Beckmann, Max (1884–1950) By Grimm, Dagmar
A painter, printmaker, sculptor, and writer, Max Beckmann achieved success at an early age. After studying art in Weimar and spending some months in Paris, Beckmann moved to Berlin in late 1904. Participating in an art competition there, he was awarded an opportunity to study in Florence. His prize-winning painting Young Men by the Sea, was bought by the Weimar Museum in 1905, an unprecedented occurrence for a twenty-year-old painter. Beckmann was admitted to the Berlin Secession in 1906 and took part in their annual exhibitions to favorable response. He worked in an academic style, painting melodramatic renditions of disasters such as the Messina earthquake in 1910, and the sinking of the Titanic in 1912, as well as mythological or biblical scenes.

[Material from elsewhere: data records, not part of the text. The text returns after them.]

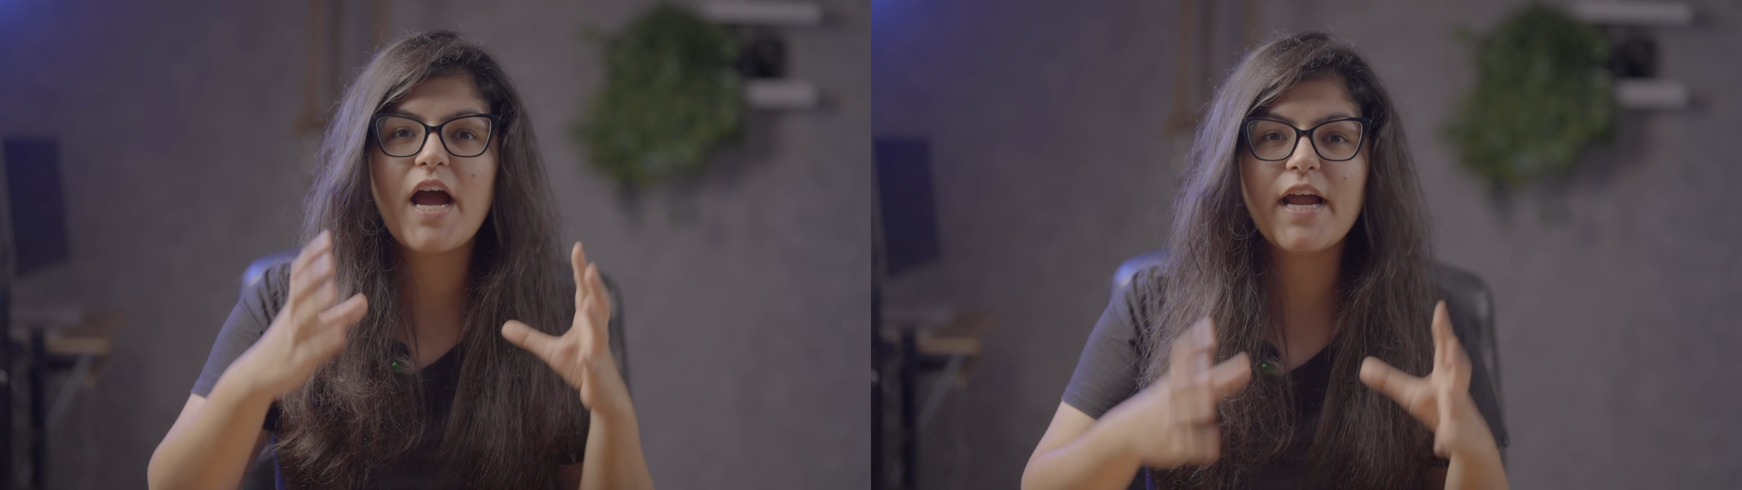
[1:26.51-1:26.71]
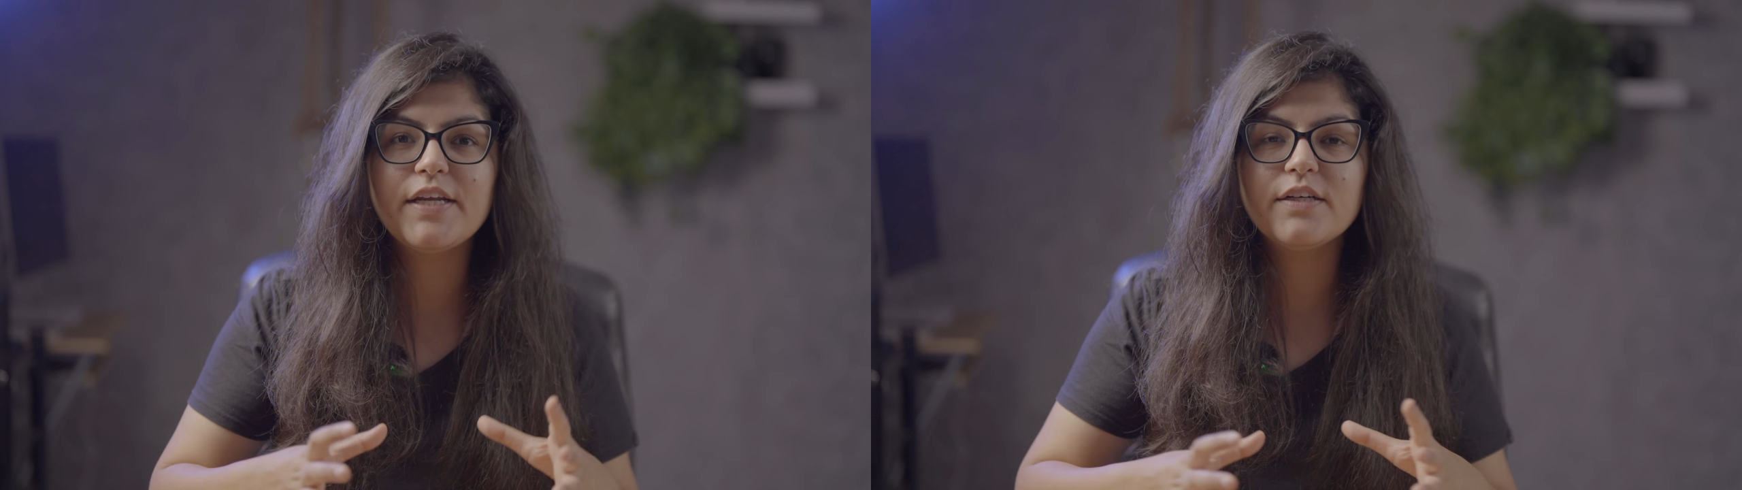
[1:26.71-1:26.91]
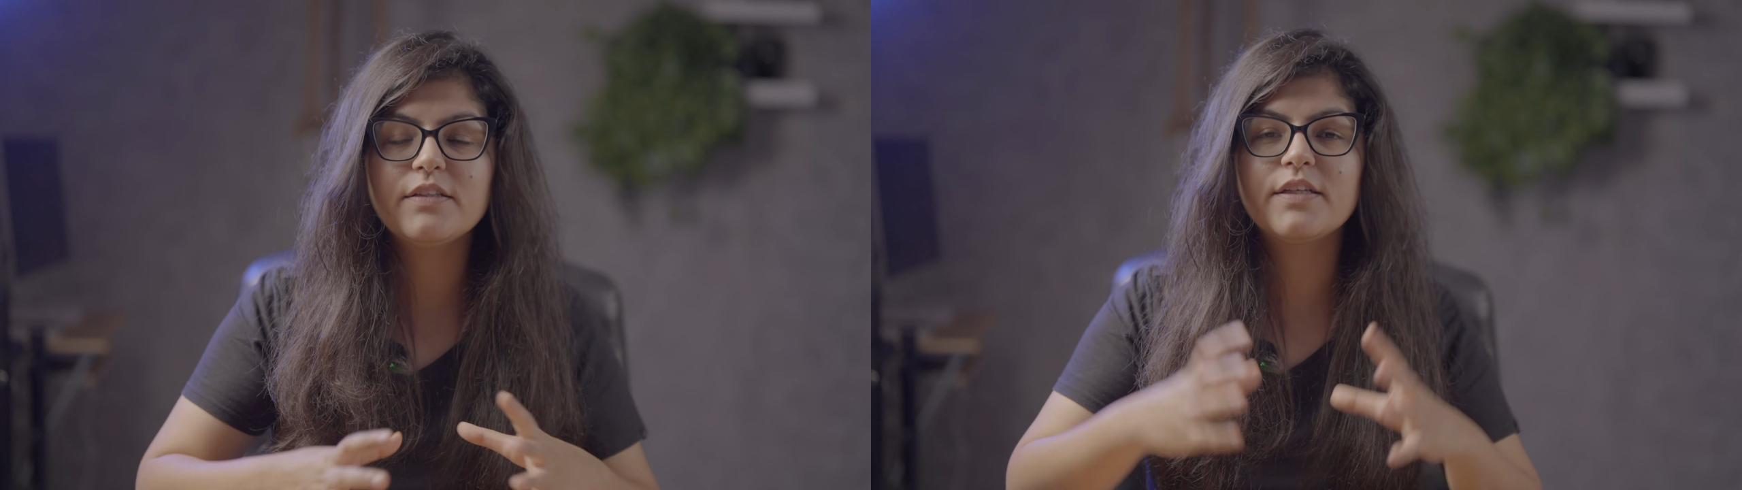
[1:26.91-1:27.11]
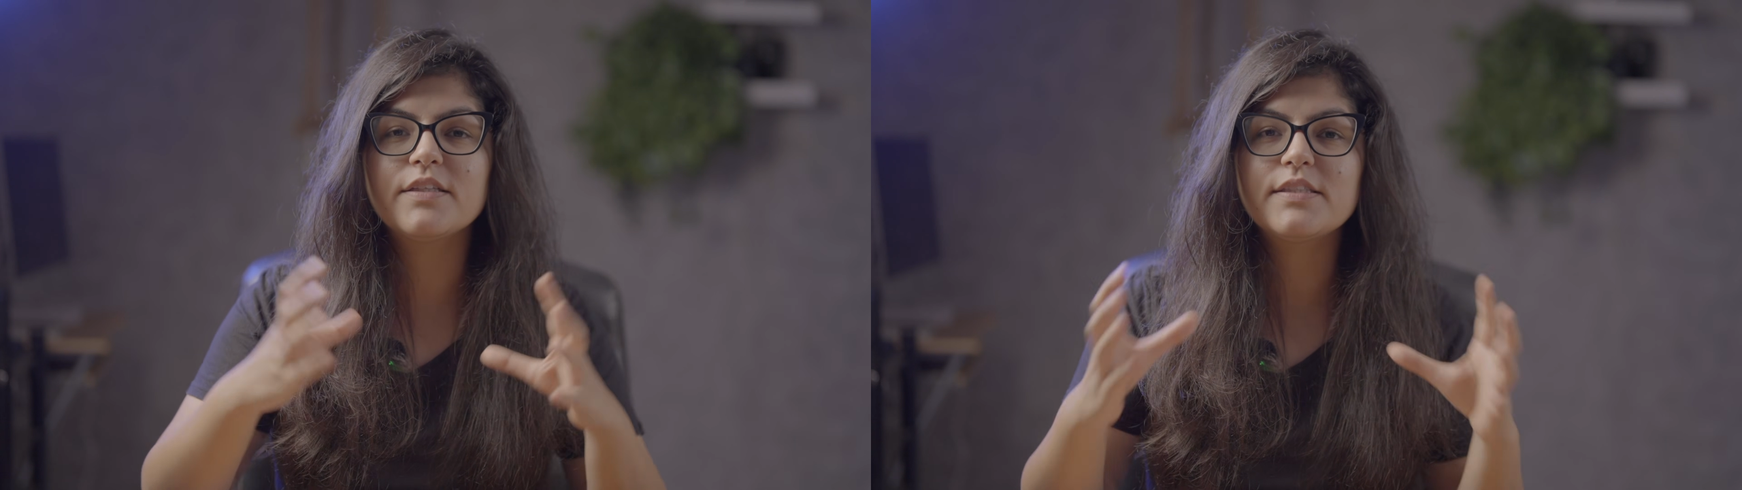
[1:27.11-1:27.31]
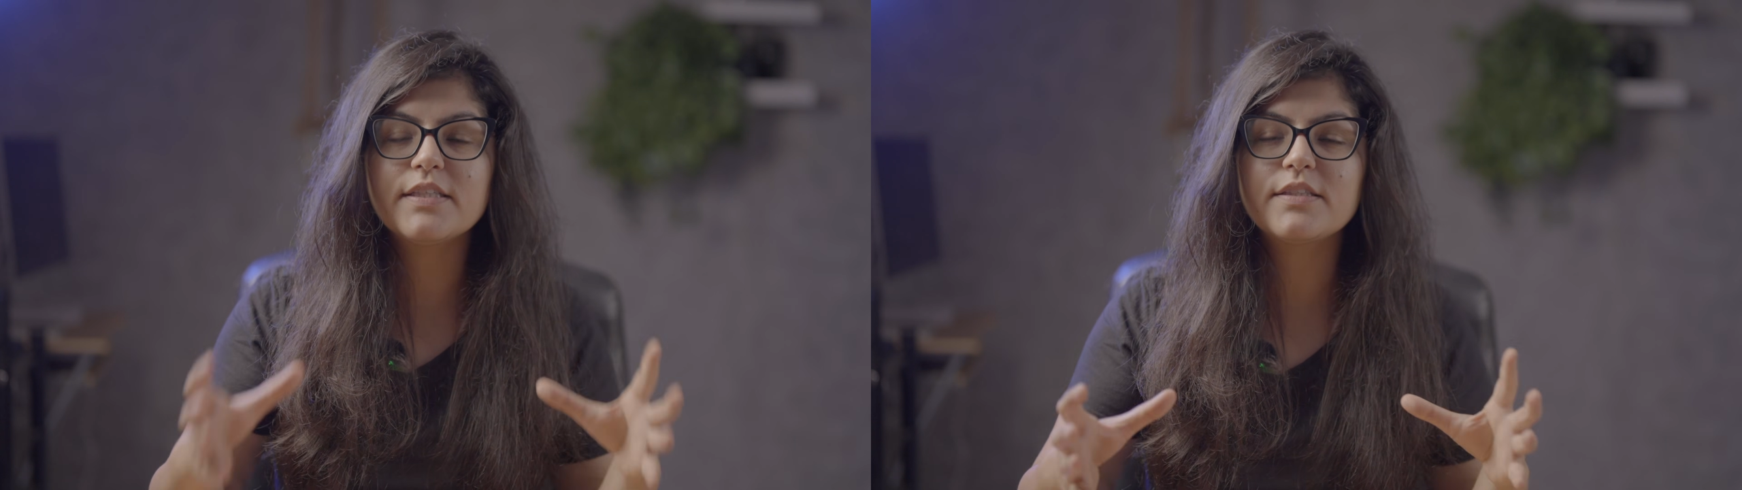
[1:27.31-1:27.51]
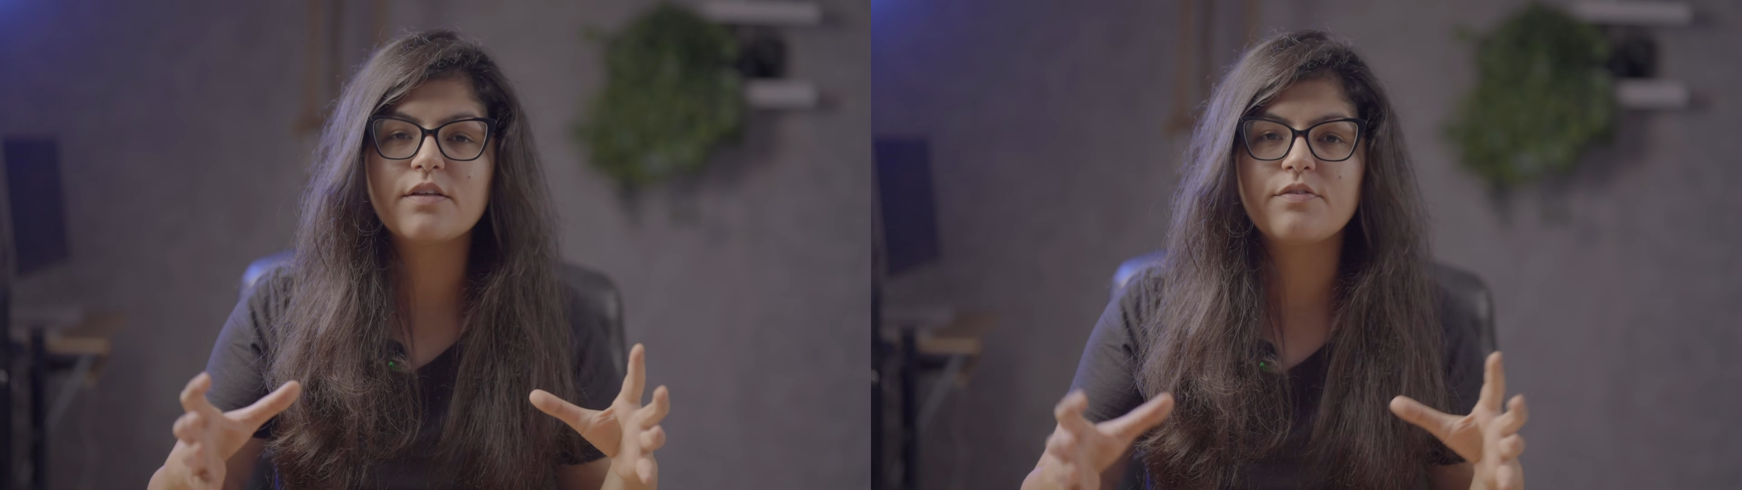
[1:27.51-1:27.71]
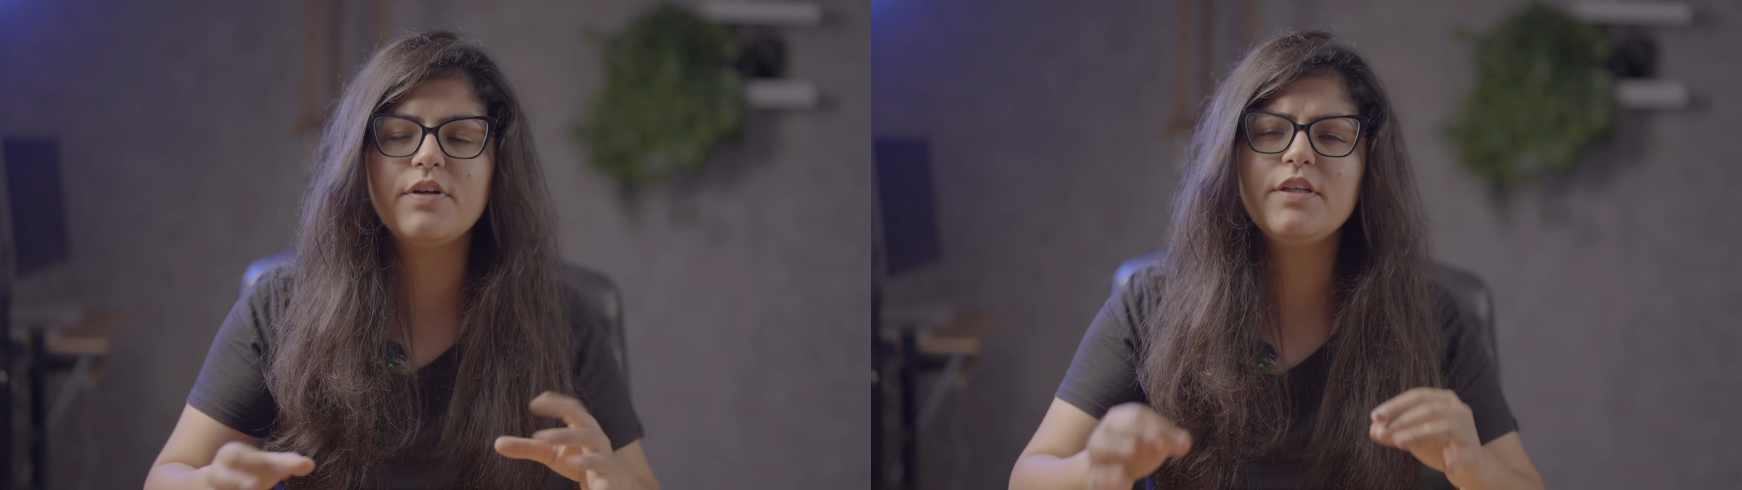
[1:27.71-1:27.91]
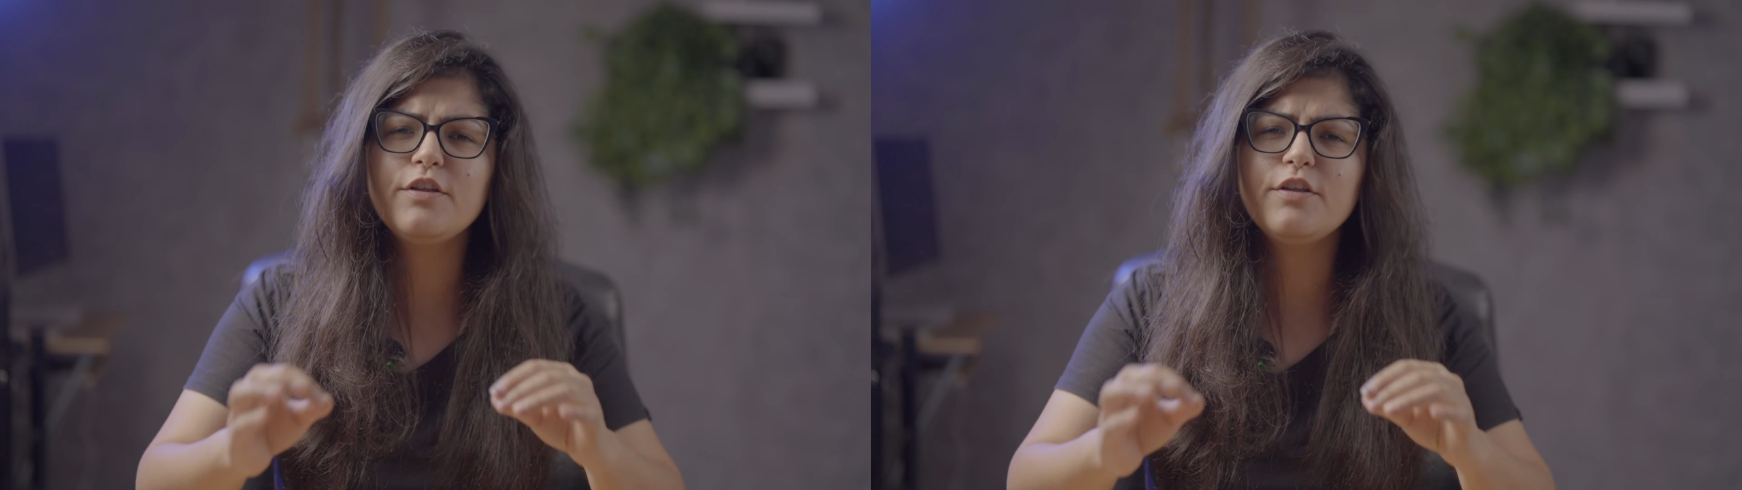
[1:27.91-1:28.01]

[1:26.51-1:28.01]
ideal than a 600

Until 1913, Beckmann’s work was not considered avant-garde. A controversy between him and Franz Marc in 1912 regarding the merits of contemporary art played out in the periodical Pan, placing Beckmann on the side of the conservative artistic establishment. Beckmann never wanted to be classified with the Expressionists, or to be a part of any group or trend. Yet his later work, in which he developed his personal, subjective, symbolic world, must be considered with the Expressionist movement.